PROVIDED INFORMATION -
◆ ◆ ◆

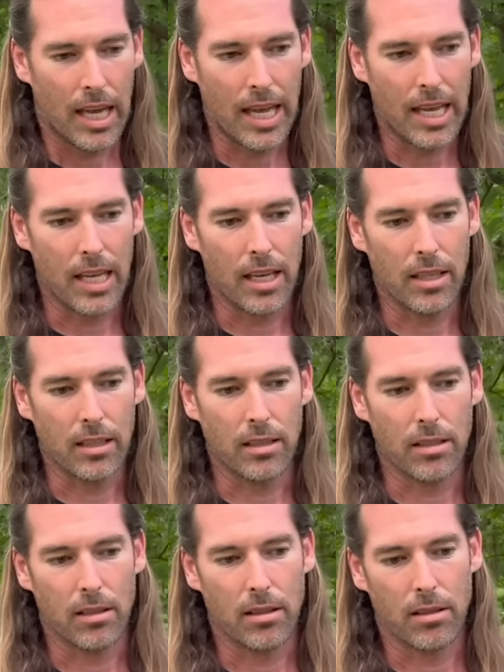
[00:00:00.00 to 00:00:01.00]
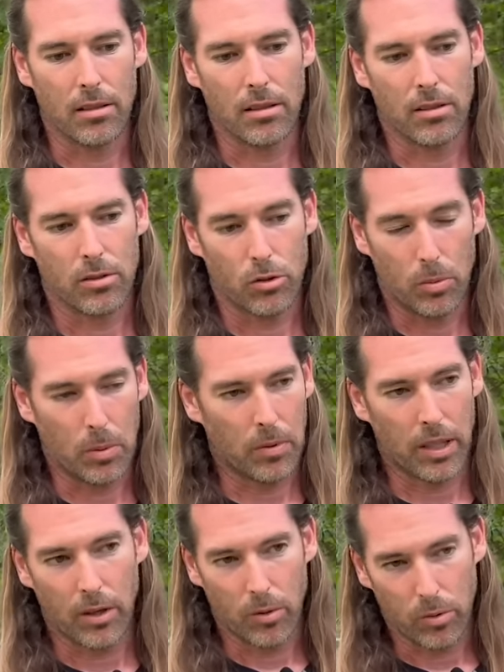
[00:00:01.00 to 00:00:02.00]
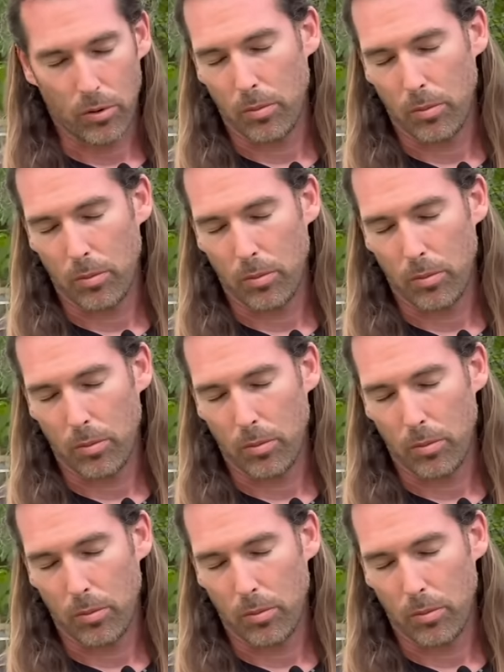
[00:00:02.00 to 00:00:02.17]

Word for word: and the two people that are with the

◆ ◆ ◆

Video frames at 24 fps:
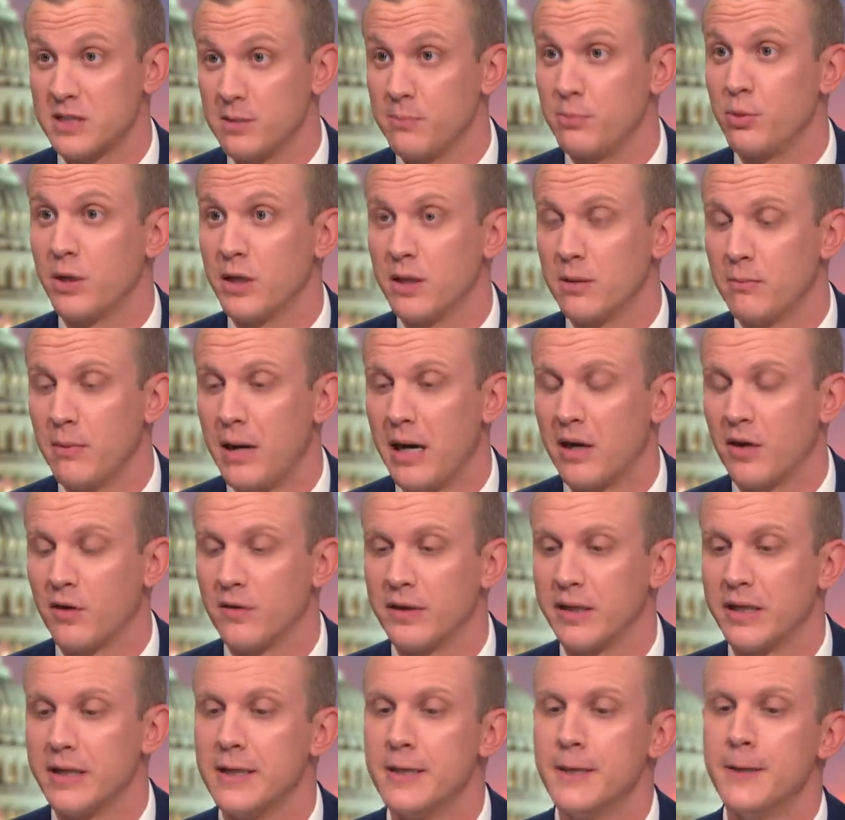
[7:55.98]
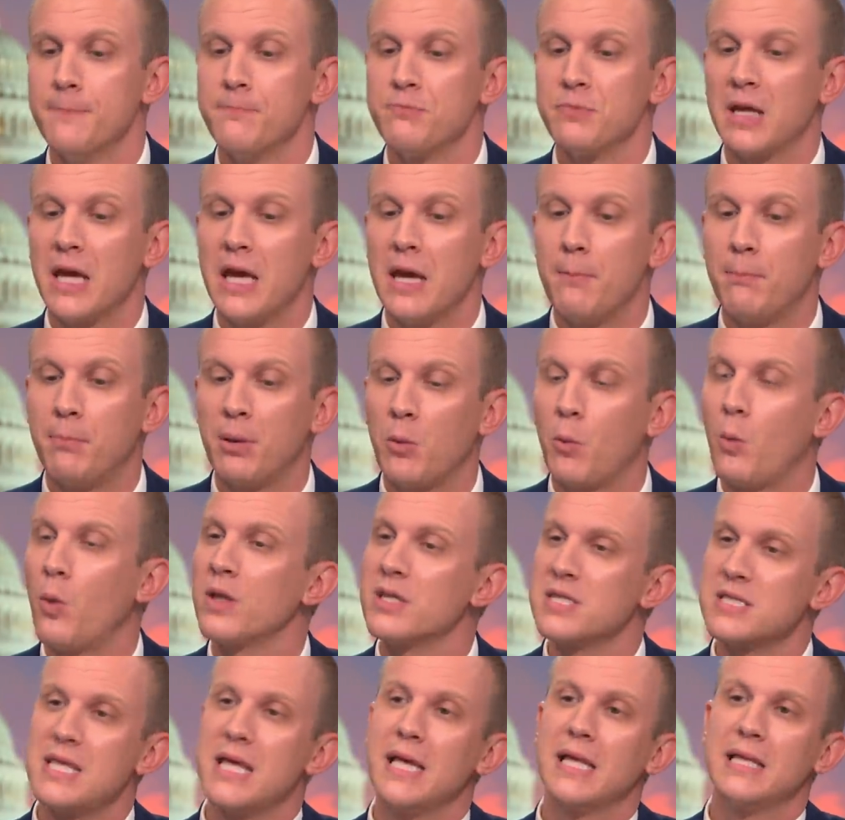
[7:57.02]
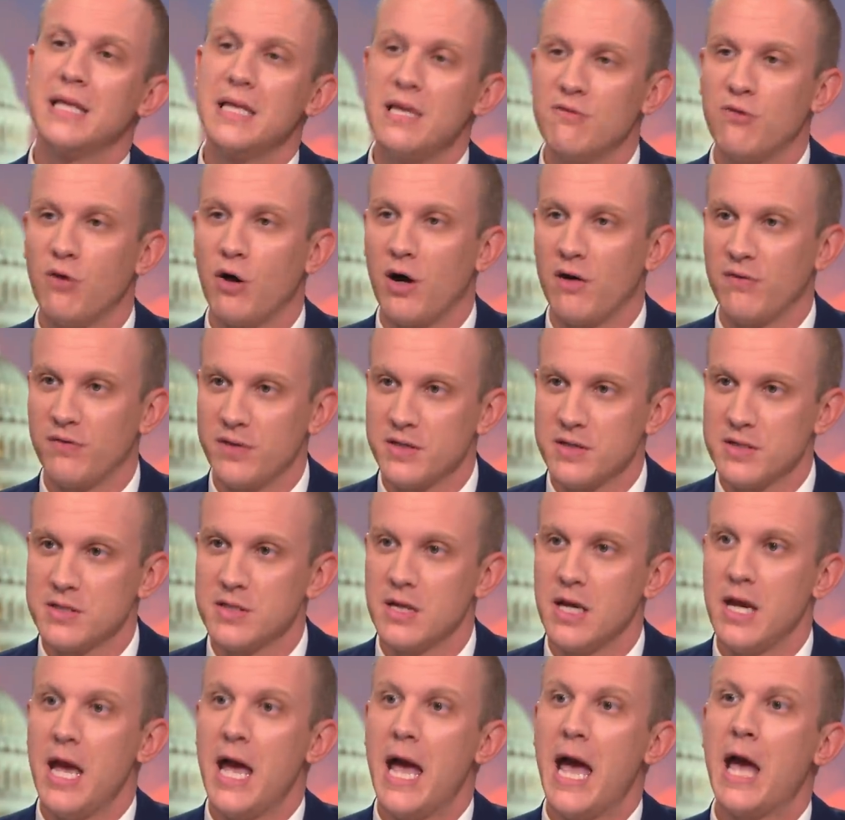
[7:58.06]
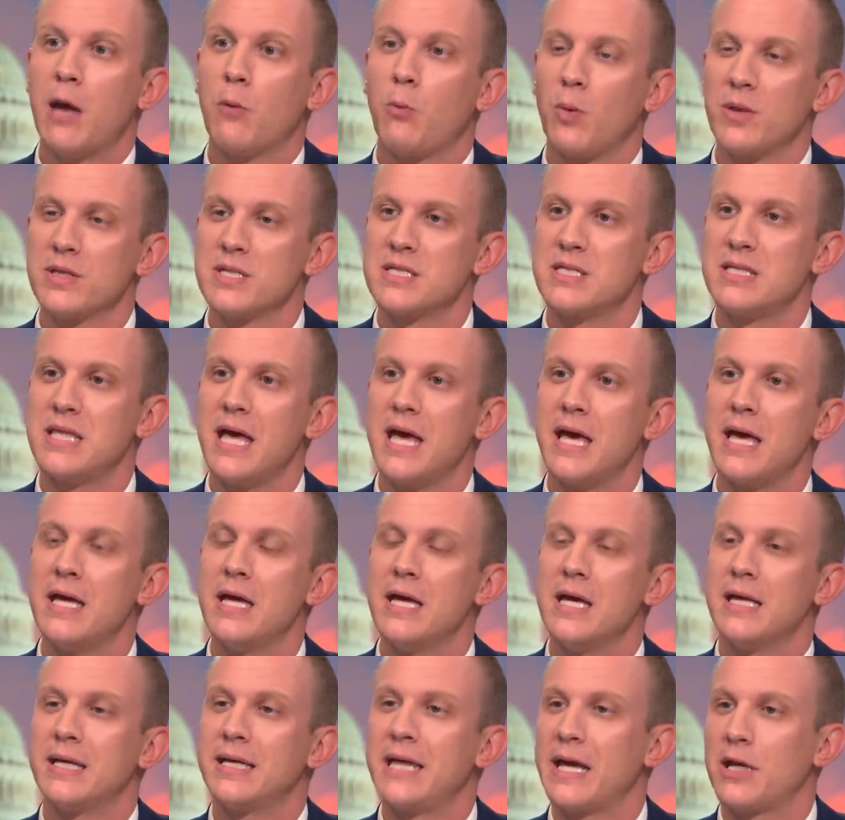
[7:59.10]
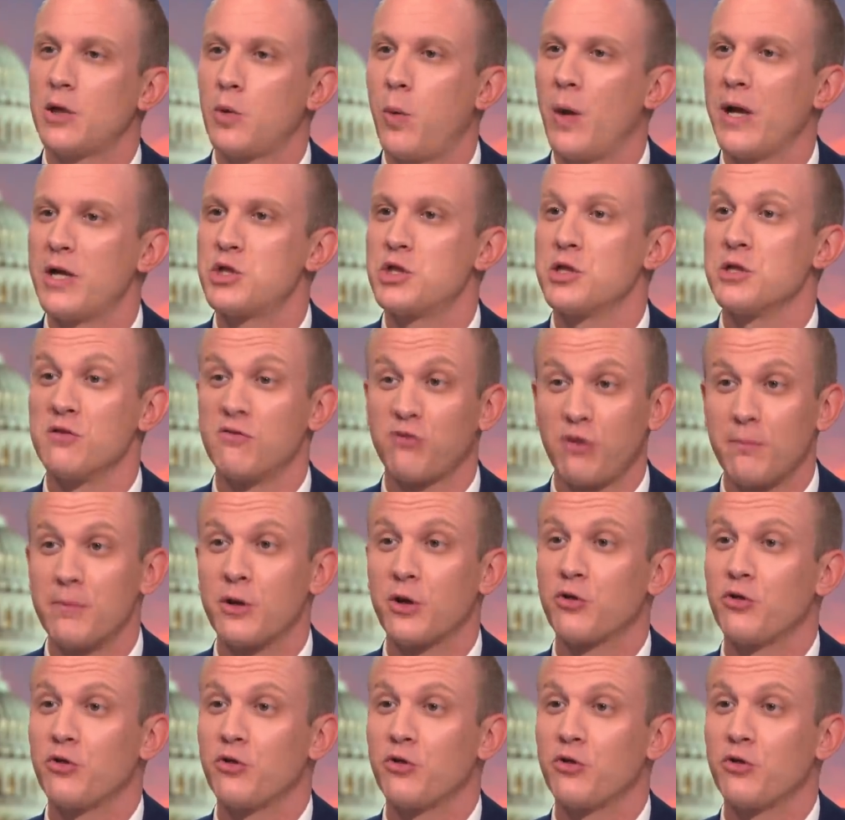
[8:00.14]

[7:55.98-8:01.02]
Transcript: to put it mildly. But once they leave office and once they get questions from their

◆ ◆ ◆

ASSIGNED TASK -
Repeat the lines above exactly, beginning with the one containing "[00:00:00.00 to 00:00:01.00]" and finishing with the one containing "Word for word: and". No pictures belong in the copy.

THE ANSWER -
[00:00:00.00 to 00:00:01.00]
[00:00:01.00 to 00:00:02.00]
[00:00:02.00 to 00:00:02.17]

Word for word: and the two people that are with the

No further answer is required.